> _What the task requires_: Look in the data below for the line that has "[0:13.00-0:14.00]", then print exactly every line from there through the line that has "[0:00.00-0:15.55]", leaving pictures out.

> _Listed records_:
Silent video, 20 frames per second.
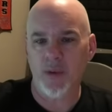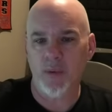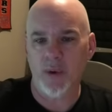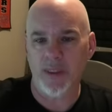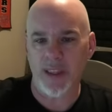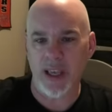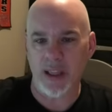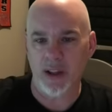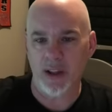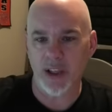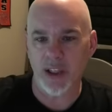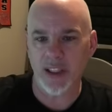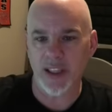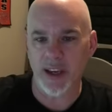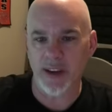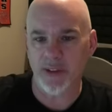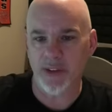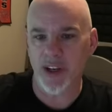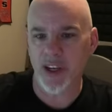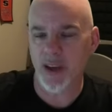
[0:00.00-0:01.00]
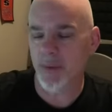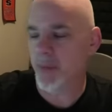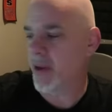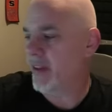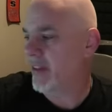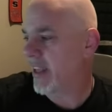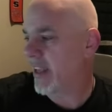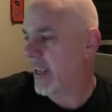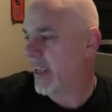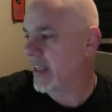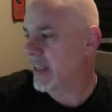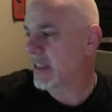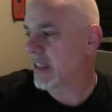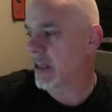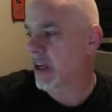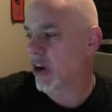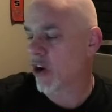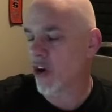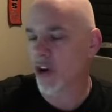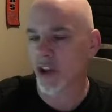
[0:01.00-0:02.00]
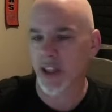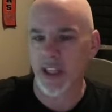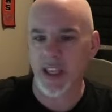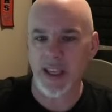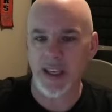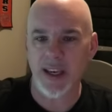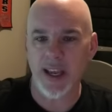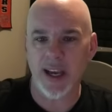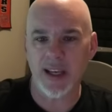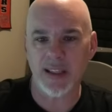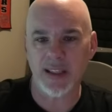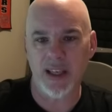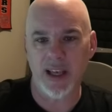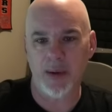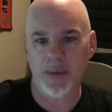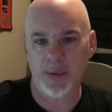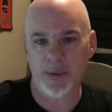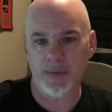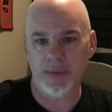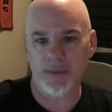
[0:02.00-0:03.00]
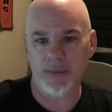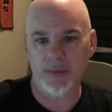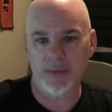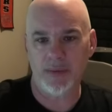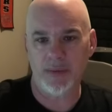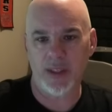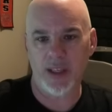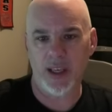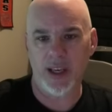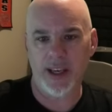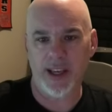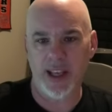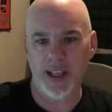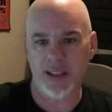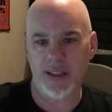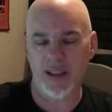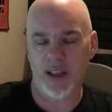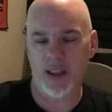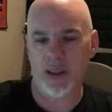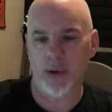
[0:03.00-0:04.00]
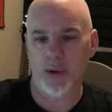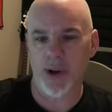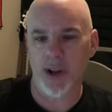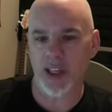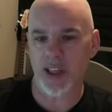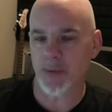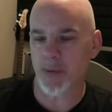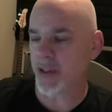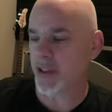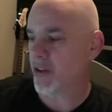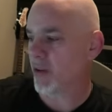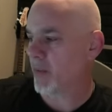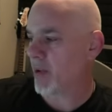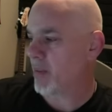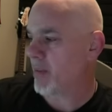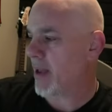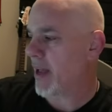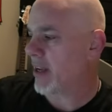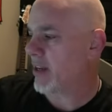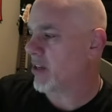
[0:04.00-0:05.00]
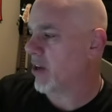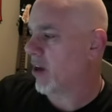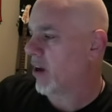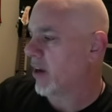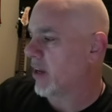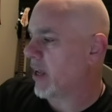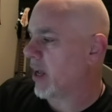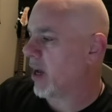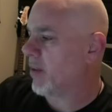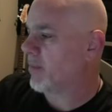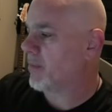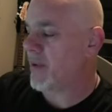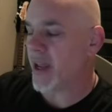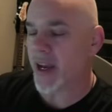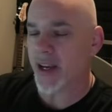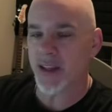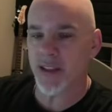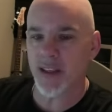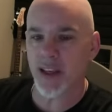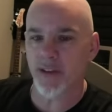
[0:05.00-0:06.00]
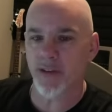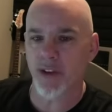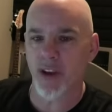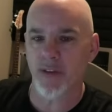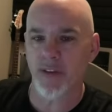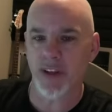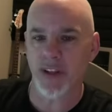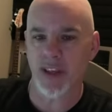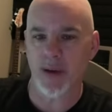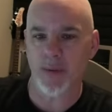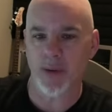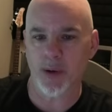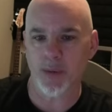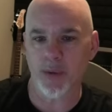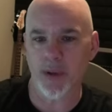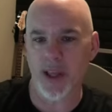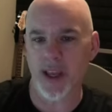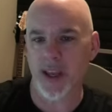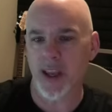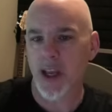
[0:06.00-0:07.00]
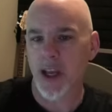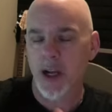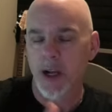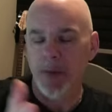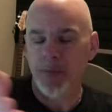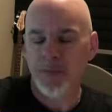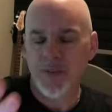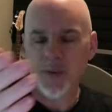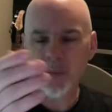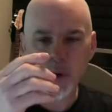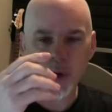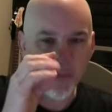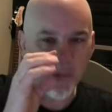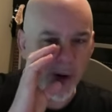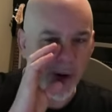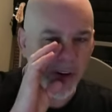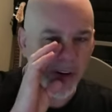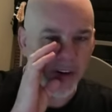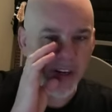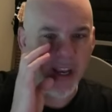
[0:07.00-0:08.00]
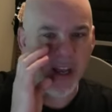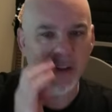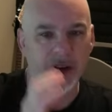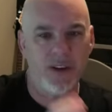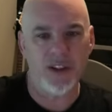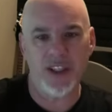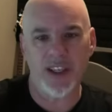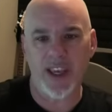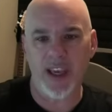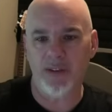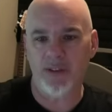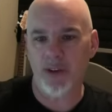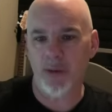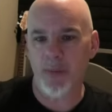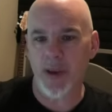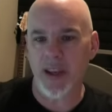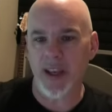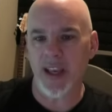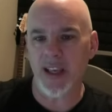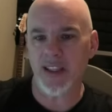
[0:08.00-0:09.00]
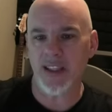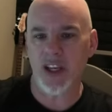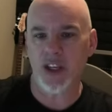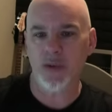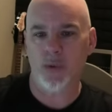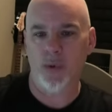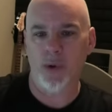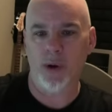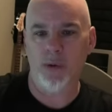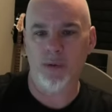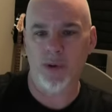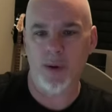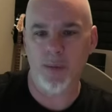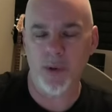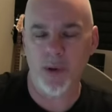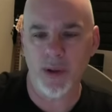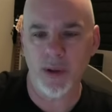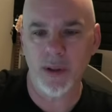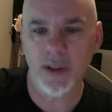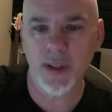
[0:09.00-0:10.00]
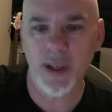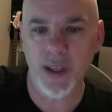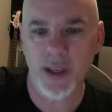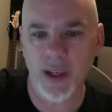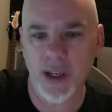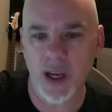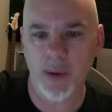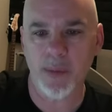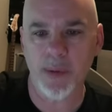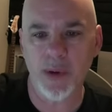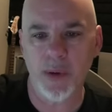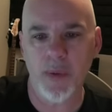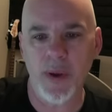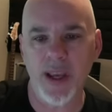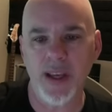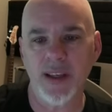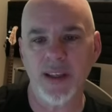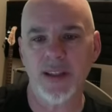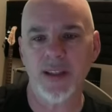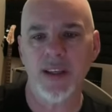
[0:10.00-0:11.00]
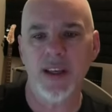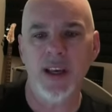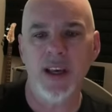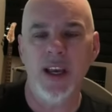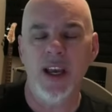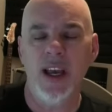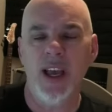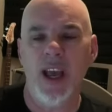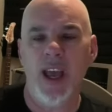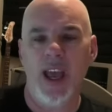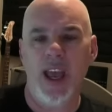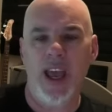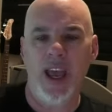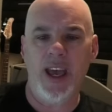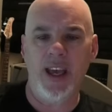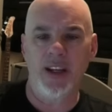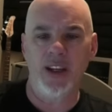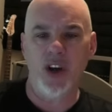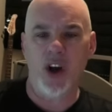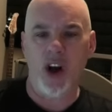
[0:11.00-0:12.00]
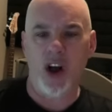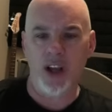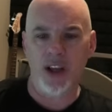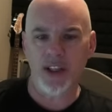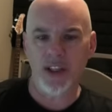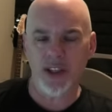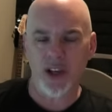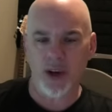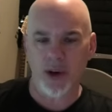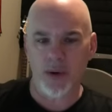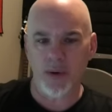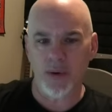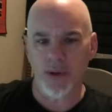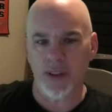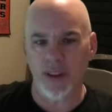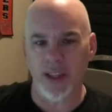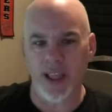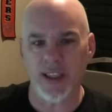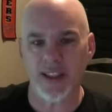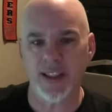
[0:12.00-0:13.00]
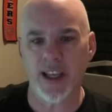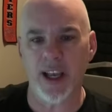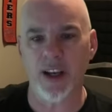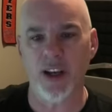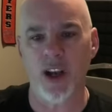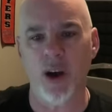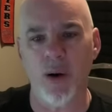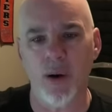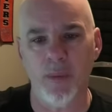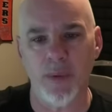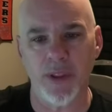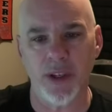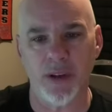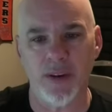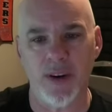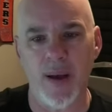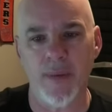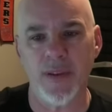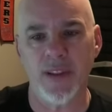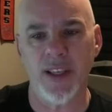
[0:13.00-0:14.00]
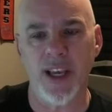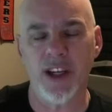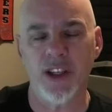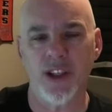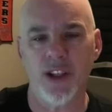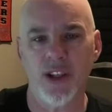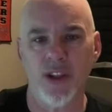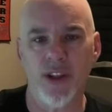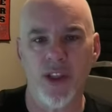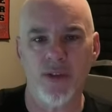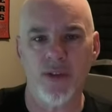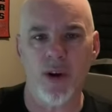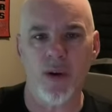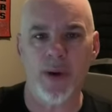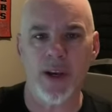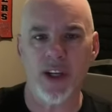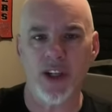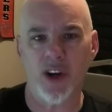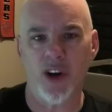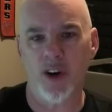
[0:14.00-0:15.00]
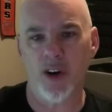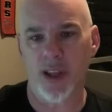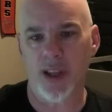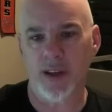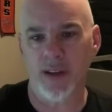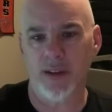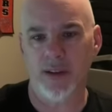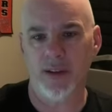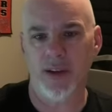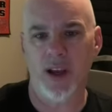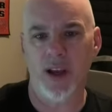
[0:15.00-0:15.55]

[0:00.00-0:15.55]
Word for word: what that looks like for him, but he's currently next up against Sith Lord SB. So it'll be Mad Dog up next if he's able to play. Bookmark your calendars again for Big AZ's Royal Rumble in a couple of weeks. And also, let's get going with the Craps Nation throwing tourney.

> _Result of this task_:
[0:13.00-0:14.00]
[0:14.00-0:15.00]
[0:15.00-0:15.55]

[0:00.00-0:15.55]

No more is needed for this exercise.